Eh, this may speak to either discouragement or resignation more than lack of interest. 'improve your ground game' and 'market yourself better' sound like things that the GOP has tried at one time or another during the 90
"I'm just gonna take it one day at a time, and - Lord willing - things will work out. I just wanna give it my best shot."
Conservatives have a bug up their ass about 'pandering'. That and many of them are actually closet racists (LA RAZA GONNA TAKE MUH KIDZ).
Yeah, way to provide easy fodder for the comedians and progtards
Also at CPAC
Hey, can I get a life-sized Rand Paul for my office? How much do I need to donate?
That would kick ass. Especially if the life-size Rand Paul had a cupholder in one hand. So you could set your beer there...
#AWESOMENESS
In college, we had a full-sized Bartles and James cardboard standup. We had a friend who was with Maris (yes, that Maris) Distributing, so we got all sorts of freebies.
Oh boy, CPAC time. I predict some dumbass says something racial and MSNBC talks about it for a month.
Plus, people will start searching "cpac m4m" on the local Craigslist and posting the results.
It is at the Gaylord National Resort.
A test for Shit Stopper.
What did you answer for question #3?
🙂
:-I)
Slow clap. Fast clap if you didn't use the preview button.

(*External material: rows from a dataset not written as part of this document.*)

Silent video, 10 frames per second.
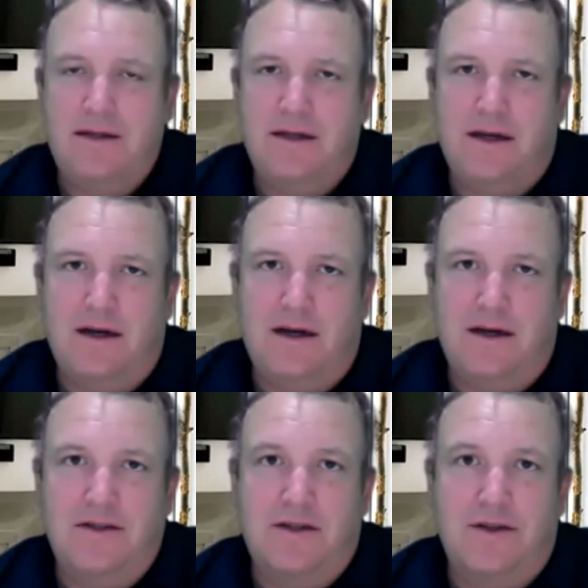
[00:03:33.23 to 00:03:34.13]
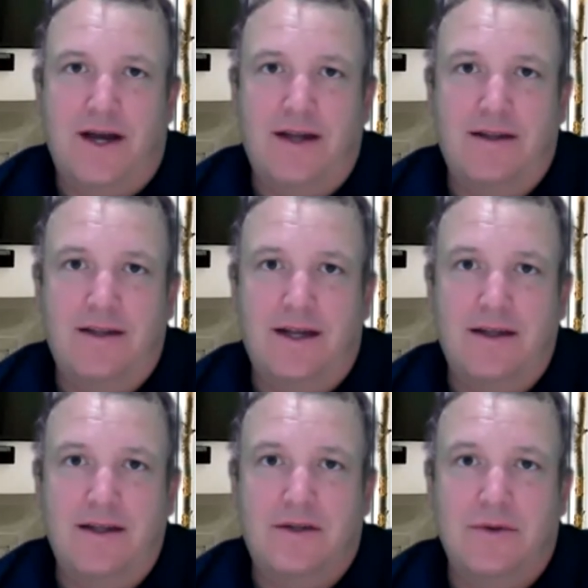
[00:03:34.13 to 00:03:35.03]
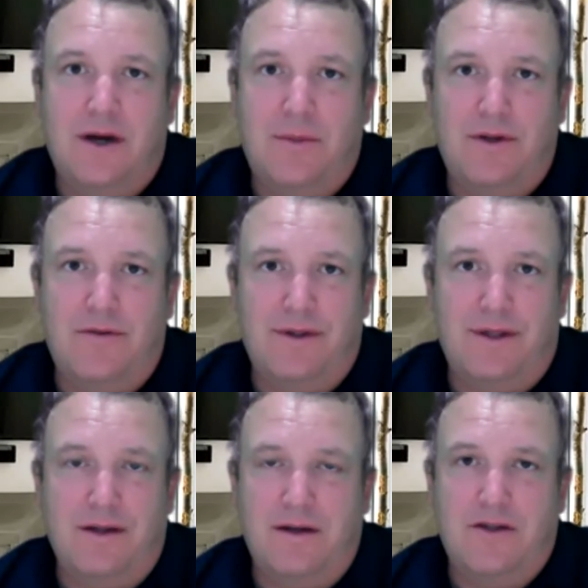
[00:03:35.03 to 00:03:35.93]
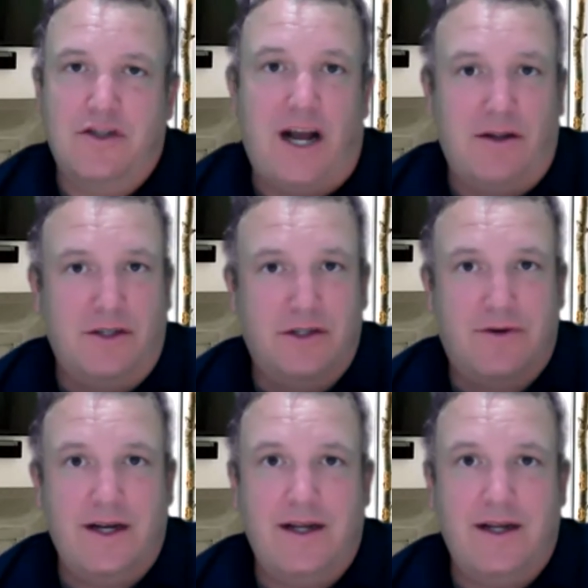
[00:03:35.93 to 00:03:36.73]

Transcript: Uh, so that that leads to a couple different challenges, right?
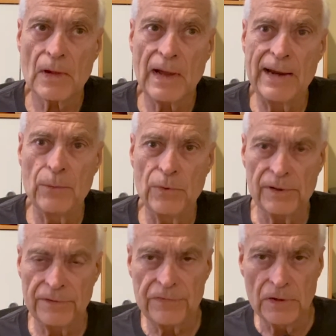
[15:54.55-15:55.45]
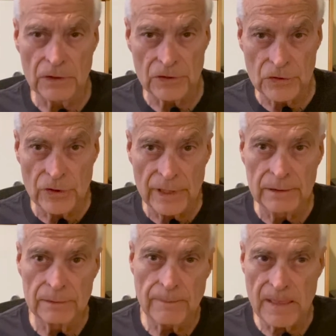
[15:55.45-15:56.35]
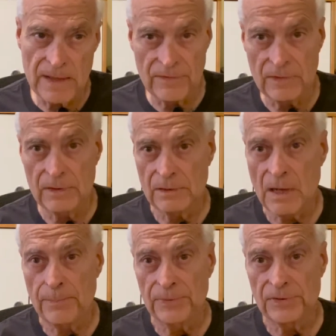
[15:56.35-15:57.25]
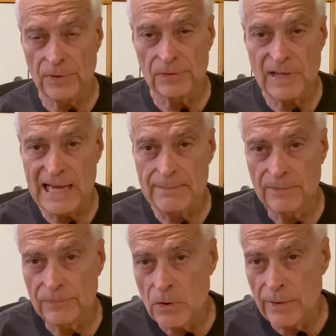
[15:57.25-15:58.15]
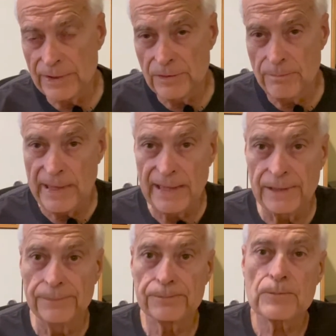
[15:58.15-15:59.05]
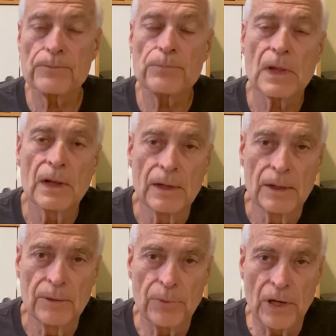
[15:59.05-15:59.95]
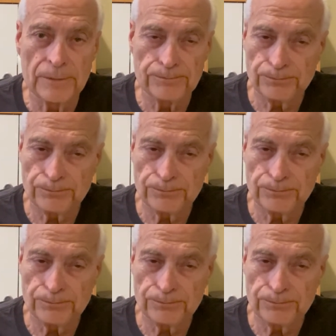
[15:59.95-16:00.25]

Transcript: I really feel good, even up until the time of going to bed. But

Black conservative community organizer lambastes liberals for condition of Detroit, gets Raw Story commentators to show their true colors
pategp ? 4 minutes ago
Let me revise the title of the article: Black, Uncle Tom, Koch-sucking conservatives like Mr. Woodson make things even worse for the rest of us. They give cover to other conservatives who can point to them and say" see we must telling you the truth and the right way to do things. Otherwise, why would people like Mr. Woodson agree with us?" What I would like to see is Mr. Woodson head down to Texas, Arizona, the Dakotas, etc. and go out to militia country and tell those folks he finds there what great friends of his they are.
Skipdallas ? 13 minutes ago
These pathetic Uncle Tom conservative idiots will never understand what clueless tools they really are.
oseSduf ? 19 minutes ago
Where in the hell are all these black Nazis coming from?
Cogswell ? an hour ago
I believe Mr. Woodson is self loathing personified.
They just don't care if they reveal their racism, do they?
It's telling how quick they go to that trough and also how much they don't really want to address, let alone solve, real problems for blacks.
Only self-loathing people would dare question the received wisdom. (I've gotten that, too.)
I believe Mr. Woodson is self loathing personified.
I have a word for this. It starts with a "p" and is like what they do with movies in theaters.
Popcorn!
I like it better with the whole word in bold. You made me think after 3pm, and I don't like it one bit.
How should libertarians reach out to the Irish?
Or the Chinese?
Or the Jews?
"...but we don't want the Irish!"
First one is easy, booze and potatoes.